Discussions

Caozheng0115 · Aug 7, 2025 01:50 PM

Hi, all
I am a new member to the community. I am assigned a task to perform recurrence analysis on our data. I never used JMP or did any recurrence analysis. So I will bring some stupid questions for sure.
The data we have are robots repair. We want to see repairs event pattern for the bots and I was told to use recurrence analysis (don't know why).

So we have around 15000 robots, I used the 'bot_id', 'accumulated_transactions', 'site', 'cost', 'bot_type' and 'component' columns. 'Site' includes different location where the robots work. 'cost' is the 0, 1 value ( 1 means a repair, and 0 means the last seen event of the bots). 'component' are different parts under repair. We want to see effect of sites, bot_type, and parts on mcf and repair pattern. I primarily use Log Linear NHPP model.

I have some concerns with the data. We have around 1000 loaner bots that travel around all sites. If I select 'site' column as 'Grouping' role in the analysis to see the MCF for different sites, does it affect the result? My understand is that each site will consider the loaner bot as an independent bot now. Should I exclude those like 1000 loaner bots if I want to 'Grouping' by 'site'?
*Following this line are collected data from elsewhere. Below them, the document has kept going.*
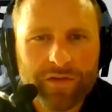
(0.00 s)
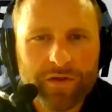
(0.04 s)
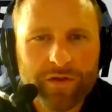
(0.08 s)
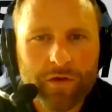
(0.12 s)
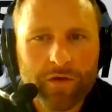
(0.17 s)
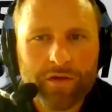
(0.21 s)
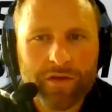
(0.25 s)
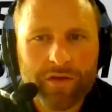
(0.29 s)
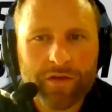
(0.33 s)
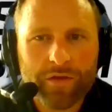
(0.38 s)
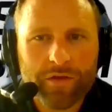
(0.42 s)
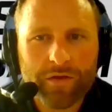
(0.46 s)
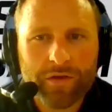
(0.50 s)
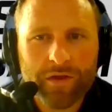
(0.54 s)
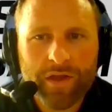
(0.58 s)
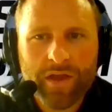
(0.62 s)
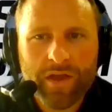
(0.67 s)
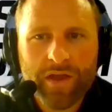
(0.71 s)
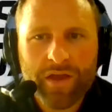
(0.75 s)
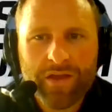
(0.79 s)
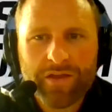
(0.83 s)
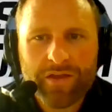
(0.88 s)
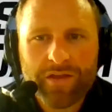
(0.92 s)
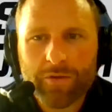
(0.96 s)
You know, your
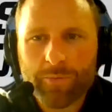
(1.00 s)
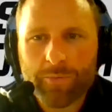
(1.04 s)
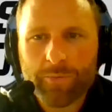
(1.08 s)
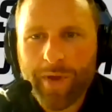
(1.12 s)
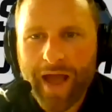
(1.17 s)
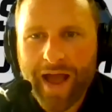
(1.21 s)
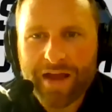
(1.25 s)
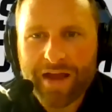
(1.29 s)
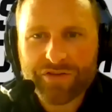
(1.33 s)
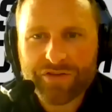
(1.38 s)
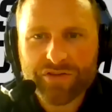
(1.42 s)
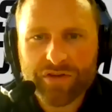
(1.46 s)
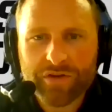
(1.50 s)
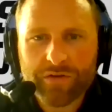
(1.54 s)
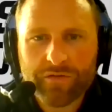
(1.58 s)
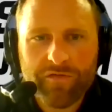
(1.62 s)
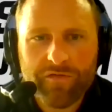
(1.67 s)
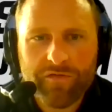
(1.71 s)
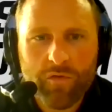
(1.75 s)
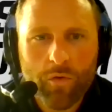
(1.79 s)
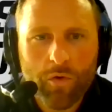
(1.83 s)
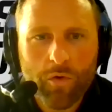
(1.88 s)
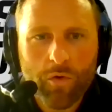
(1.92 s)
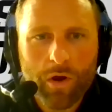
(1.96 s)
your passion
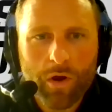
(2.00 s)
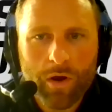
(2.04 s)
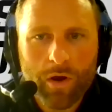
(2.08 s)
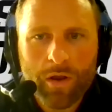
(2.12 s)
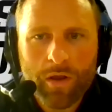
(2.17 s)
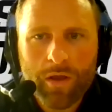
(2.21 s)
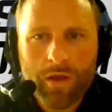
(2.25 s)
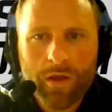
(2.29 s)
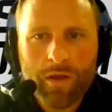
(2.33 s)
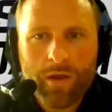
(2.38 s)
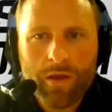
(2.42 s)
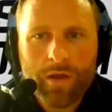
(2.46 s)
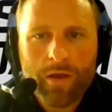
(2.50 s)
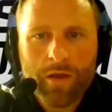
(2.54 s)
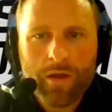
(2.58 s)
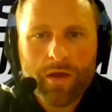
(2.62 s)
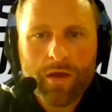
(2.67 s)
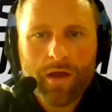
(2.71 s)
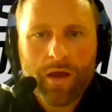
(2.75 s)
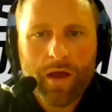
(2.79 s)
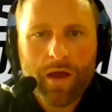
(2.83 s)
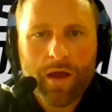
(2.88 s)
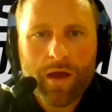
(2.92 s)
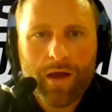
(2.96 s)
for
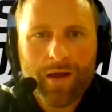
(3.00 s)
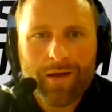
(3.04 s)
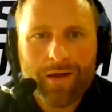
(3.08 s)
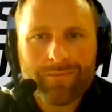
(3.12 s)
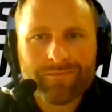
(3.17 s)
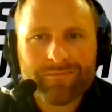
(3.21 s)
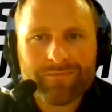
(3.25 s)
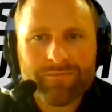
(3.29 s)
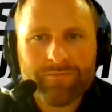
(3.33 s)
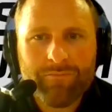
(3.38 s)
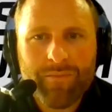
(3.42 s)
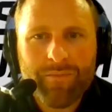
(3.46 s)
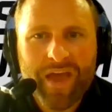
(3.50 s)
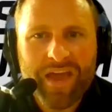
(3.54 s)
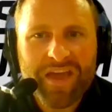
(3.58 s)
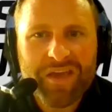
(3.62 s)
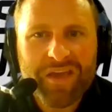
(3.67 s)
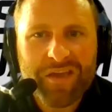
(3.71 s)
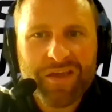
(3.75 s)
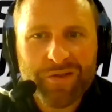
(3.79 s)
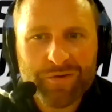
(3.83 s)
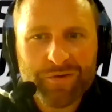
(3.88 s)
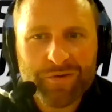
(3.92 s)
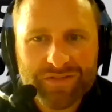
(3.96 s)
uh,
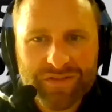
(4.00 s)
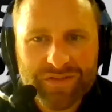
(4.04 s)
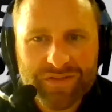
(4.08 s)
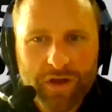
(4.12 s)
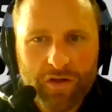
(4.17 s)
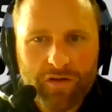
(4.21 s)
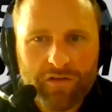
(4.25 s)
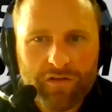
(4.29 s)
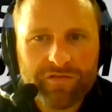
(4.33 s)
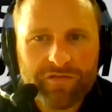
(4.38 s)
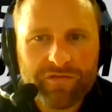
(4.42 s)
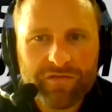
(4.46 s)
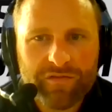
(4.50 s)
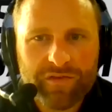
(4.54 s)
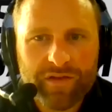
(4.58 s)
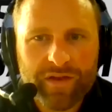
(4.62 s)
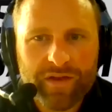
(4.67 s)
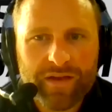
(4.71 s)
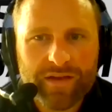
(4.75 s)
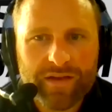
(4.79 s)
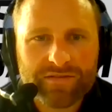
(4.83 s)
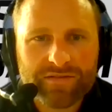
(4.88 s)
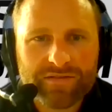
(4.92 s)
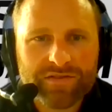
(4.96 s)
making yourself
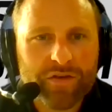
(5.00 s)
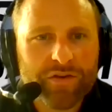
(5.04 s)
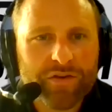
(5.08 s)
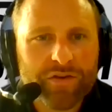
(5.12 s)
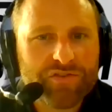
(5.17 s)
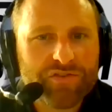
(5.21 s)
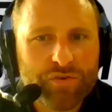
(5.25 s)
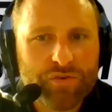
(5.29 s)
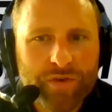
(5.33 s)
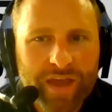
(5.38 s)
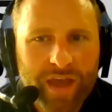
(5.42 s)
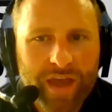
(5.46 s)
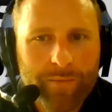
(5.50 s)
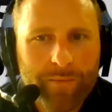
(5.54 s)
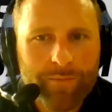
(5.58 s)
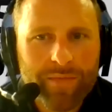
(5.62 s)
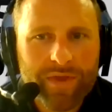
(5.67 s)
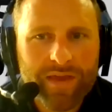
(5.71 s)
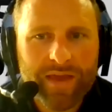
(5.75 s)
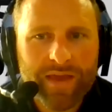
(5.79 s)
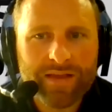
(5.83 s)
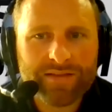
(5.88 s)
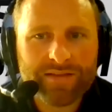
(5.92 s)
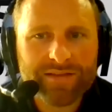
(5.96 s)
as good as you can
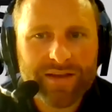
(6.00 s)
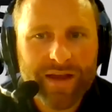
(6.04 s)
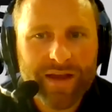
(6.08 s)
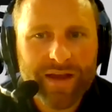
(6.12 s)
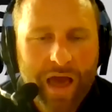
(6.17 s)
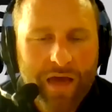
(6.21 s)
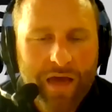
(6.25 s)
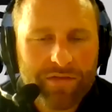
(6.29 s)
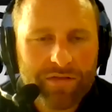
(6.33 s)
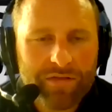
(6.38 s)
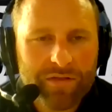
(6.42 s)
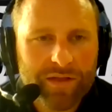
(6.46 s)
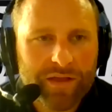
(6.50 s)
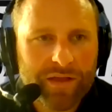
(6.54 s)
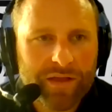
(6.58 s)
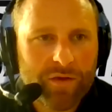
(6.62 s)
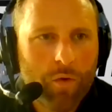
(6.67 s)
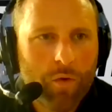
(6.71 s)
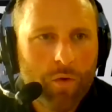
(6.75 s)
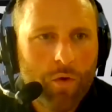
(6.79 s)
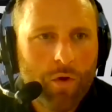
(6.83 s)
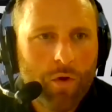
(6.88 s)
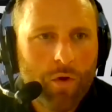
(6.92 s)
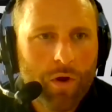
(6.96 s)
be as an athlete
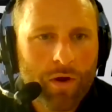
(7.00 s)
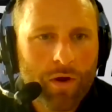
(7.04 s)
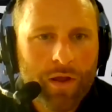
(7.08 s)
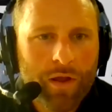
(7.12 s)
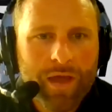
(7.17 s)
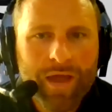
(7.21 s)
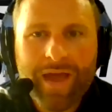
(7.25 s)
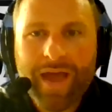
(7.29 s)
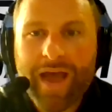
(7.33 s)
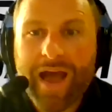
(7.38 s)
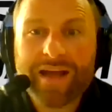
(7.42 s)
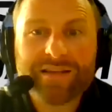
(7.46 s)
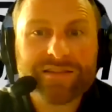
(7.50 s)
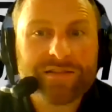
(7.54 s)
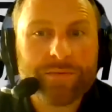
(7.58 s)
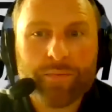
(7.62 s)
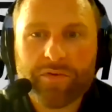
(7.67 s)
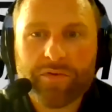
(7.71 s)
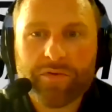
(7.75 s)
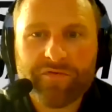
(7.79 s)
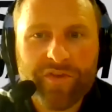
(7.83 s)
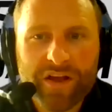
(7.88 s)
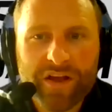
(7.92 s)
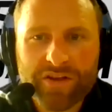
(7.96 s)
or as a
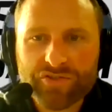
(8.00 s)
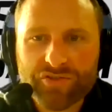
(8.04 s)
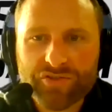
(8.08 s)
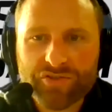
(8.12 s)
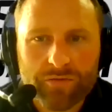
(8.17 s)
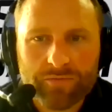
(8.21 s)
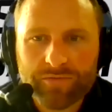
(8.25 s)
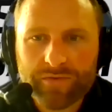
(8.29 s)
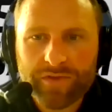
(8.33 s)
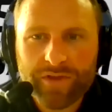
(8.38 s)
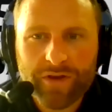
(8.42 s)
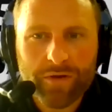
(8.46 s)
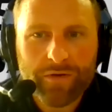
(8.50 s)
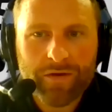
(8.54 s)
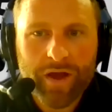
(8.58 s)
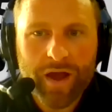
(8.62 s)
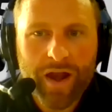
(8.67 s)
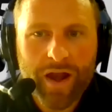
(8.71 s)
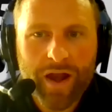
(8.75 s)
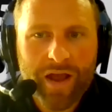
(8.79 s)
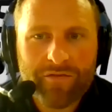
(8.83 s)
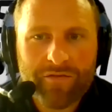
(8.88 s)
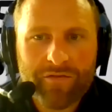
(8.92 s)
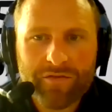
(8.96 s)
professional. You know,
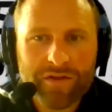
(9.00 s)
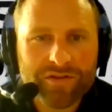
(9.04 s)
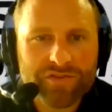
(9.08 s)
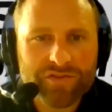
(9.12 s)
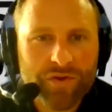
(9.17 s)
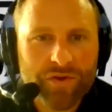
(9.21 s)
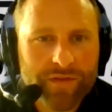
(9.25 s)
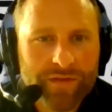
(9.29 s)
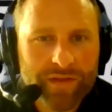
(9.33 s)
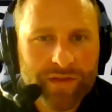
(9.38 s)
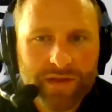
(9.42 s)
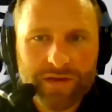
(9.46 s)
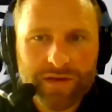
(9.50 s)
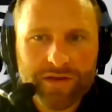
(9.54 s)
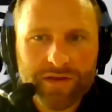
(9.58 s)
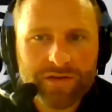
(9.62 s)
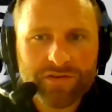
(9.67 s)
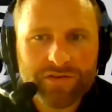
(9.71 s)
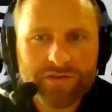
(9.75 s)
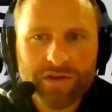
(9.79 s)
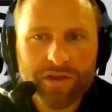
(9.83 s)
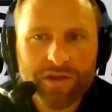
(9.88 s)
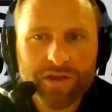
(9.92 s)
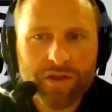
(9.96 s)
not every strength and
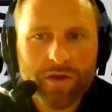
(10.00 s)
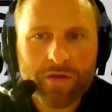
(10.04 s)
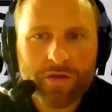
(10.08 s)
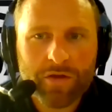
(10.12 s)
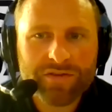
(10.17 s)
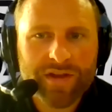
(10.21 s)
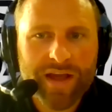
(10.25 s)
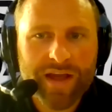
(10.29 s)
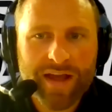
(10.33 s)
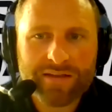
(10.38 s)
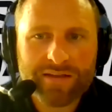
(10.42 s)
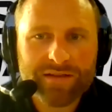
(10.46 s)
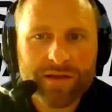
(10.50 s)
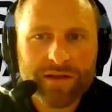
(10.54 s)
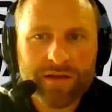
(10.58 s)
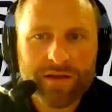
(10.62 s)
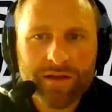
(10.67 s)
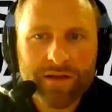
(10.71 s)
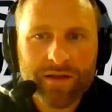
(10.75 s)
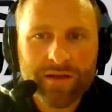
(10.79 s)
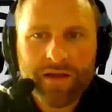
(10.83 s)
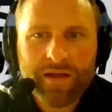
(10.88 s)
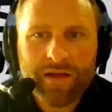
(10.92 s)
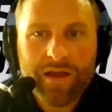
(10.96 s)
conditioning coach has
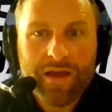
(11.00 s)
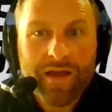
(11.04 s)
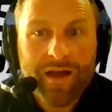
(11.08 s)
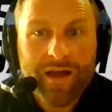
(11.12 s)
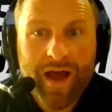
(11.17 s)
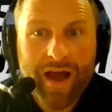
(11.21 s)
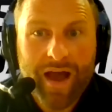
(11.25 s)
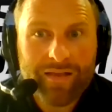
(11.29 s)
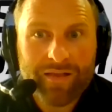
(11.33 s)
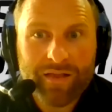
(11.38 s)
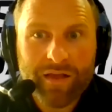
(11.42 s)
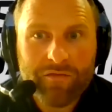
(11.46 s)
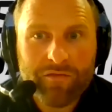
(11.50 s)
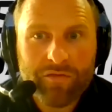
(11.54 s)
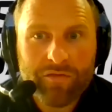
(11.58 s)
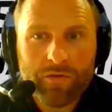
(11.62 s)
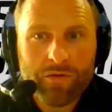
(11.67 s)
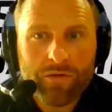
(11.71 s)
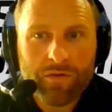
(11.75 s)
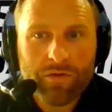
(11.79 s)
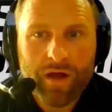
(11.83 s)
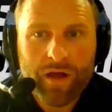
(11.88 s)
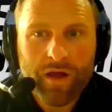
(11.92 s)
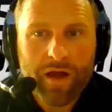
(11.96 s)
a high
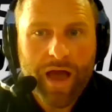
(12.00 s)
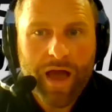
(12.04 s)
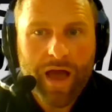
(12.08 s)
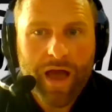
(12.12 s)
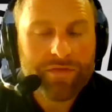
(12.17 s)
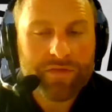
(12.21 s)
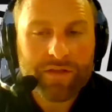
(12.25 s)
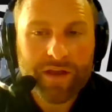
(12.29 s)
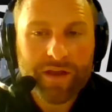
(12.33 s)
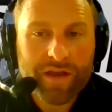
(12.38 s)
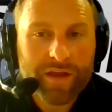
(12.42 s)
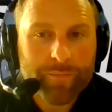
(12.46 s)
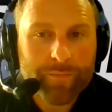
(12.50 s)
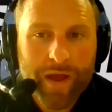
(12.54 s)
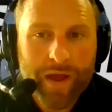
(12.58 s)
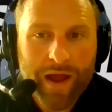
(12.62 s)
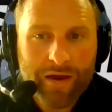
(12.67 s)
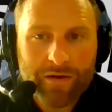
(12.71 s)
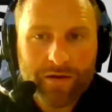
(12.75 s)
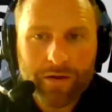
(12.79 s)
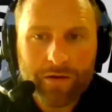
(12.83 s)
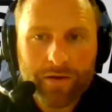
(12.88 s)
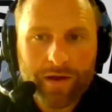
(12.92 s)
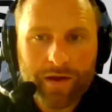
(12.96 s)
level uh, athletic
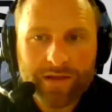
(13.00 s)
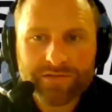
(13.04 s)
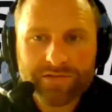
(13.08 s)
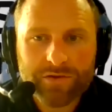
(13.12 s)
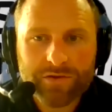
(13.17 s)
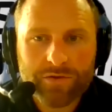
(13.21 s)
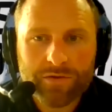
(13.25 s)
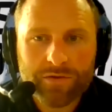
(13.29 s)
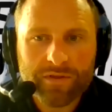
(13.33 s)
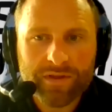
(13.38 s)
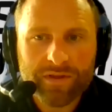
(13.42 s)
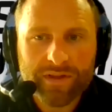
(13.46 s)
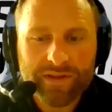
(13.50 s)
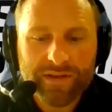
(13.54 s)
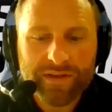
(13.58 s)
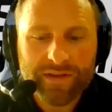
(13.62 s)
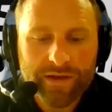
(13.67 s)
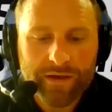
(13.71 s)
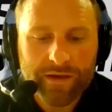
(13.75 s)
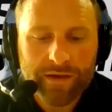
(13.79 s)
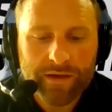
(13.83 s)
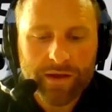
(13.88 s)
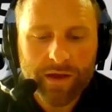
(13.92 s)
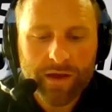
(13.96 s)
background. I certainly
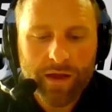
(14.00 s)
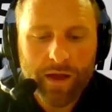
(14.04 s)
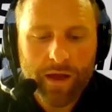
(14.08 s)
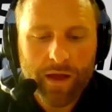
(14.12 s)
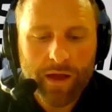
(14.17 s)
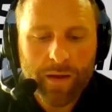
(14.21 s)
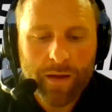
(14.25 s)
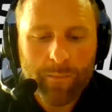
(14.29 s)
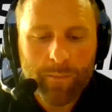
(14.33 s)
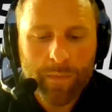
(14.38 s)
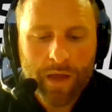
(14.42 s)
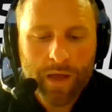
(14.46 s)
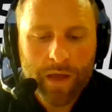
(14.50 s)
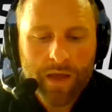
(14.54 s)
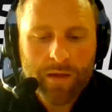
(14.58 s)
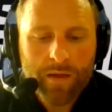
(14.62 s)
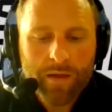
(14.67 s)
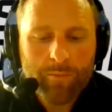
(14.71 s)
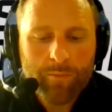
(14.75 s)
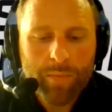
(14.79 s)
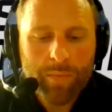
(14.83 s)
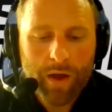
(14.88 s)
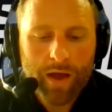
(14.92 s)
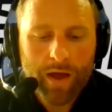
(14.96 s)
didn't. Um,
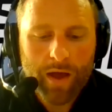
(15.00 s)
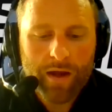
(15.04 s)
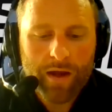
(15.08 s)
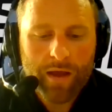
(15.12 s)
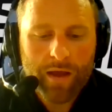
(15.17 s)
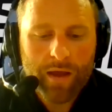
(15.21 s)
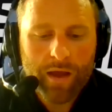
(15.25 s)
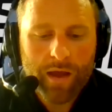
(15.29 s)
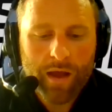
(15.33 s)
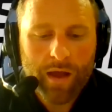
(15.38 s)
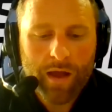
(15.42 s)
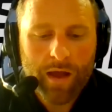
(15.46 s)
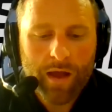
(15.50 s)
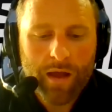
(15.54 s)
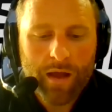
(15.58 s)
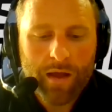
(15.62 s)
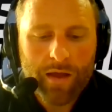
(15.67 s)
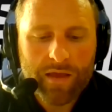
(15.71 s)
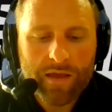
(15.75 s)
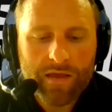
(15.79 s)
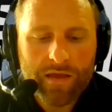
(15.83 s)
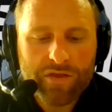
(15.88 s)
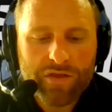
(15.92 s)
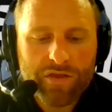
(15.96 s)
but, uh,
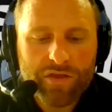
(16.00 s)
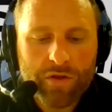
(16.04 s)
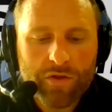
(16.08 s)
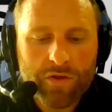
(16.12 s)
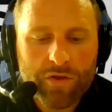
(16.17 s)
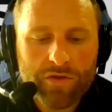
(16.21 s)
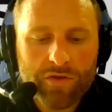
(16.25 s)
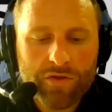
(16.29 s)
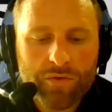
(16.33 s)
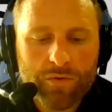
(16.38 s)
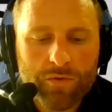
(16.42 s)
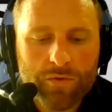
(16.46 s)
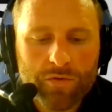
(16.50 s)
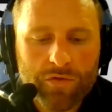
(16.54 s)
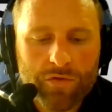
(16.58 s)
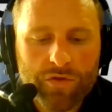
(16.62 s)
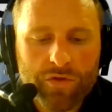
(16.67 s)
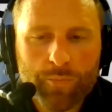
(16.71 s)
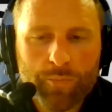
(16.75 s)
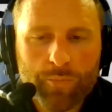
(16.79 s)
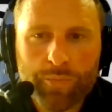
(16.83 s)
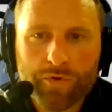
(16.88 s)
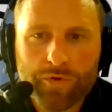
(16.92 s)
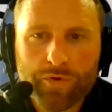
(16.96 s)
you know, you,
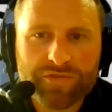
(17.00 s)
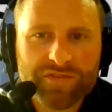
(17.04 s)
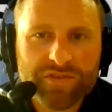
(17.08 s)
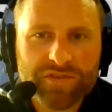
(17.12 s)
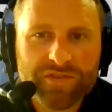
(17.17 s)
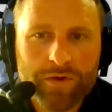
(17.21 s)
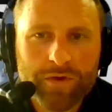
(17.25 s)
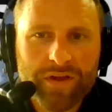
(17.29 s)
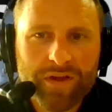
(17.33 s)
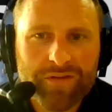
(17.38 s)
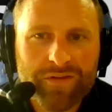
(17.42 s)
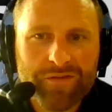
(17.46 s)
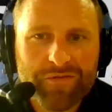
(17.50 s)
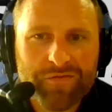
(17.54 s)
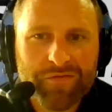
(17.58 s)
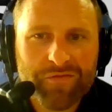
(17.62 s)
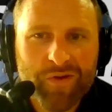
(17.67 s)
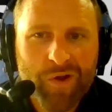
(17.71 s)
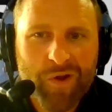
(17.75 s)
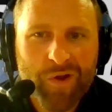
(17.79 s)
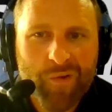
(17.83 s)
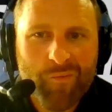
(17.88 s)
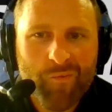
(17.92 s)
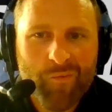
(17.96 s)
you pursue it
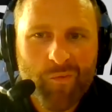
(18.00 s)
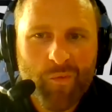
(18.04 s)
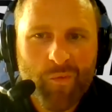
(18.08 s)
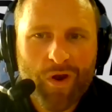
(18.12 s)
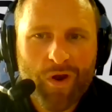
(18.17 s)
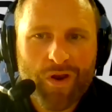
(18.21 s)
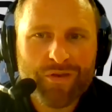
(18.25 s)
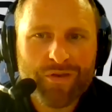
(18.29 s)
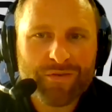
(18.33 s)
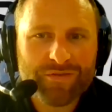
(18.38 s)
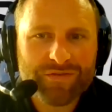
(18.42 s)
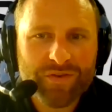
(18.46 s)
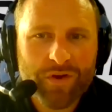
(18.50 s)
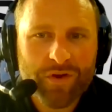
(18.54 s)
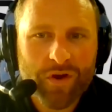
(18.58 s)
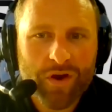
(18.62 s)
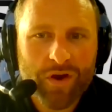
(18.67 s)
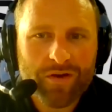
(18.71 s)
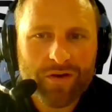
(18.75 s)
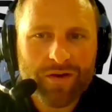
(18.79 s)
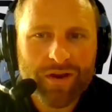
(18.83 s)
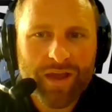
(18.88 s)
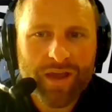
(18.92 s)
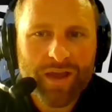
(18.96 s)
from where you start.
The data I received have the 'cost' value as 0 at the last event for each site and bot. So if a bot worked in two sites, there will be two 0 values for this bot, each as the last event per site. Does this affect how JMP count active bots when calculate MCF value? My understanding is that 0 cost value means the end of the bot. If there are multiple 0 values for a bot, how is that handled?

I have other questions but want to stop now before this gets too long.
Appreciate you help.

yusuke_ono · Aug 21, 2025 10:57 PM

Thank you again for your reply, @Caozheng0115 -san

You can specify any positive costs. In non-parametric estimates, the cumulative costs are calculated. In parametric estimations, costs are used as weights for log likelihood function. (If you would like to know the mathematical details, I would like to explain it more, so please reply so.)

I am very afraid that I misunderstood your situation and that I might have failed to explain "time-varying effect". In your last example, the "Site" column is not "time-varying effect". "Time-varying" effects are effects whose values changes within each ID. In the following data, the Site column is a time-varying effect.

I am also afraid that I misunderstand the difference in robots. I assumed that all robots are the same version, type and grade, so I did not set the "ID" as a grouping effect or a model effect. (For example, if ID=001, ID=002 and ID=003 are C-3PO, R2-D2 and BB-8 in Star Wars, respectively, these three robots are completely different kinds. So, I think we should set the ID column into Grouping column and also include it to a model effect.)

In your last example, the "Site" is completely confounded with the "ID". So, we cannot separate the effect of Site from ID. (For example, C-3PO worked only in a desert, R2-D2 worked only near sea, and BB-8 worked only inside a comfortable building, we cannot separate the ID effect from the place effect.)

Although I must still misunderstand your situation, the following is an example of an analysis for your last example. I calculate the nonparametric cumulative costs for each ID=001 and 002 separately by including the ID to Grouping column. I exclude data for ID=003 from my analysis because there is only one failure. I fit the parametric Loglinear Poisson process model for each ID. Based on this model, the cumulative cost at Time=300 for ID=001 is estimated to 13300.37, and the one at Time=300 for 002 is done to 550.007.

I attach the data table, your last example, which I used for the above analysis.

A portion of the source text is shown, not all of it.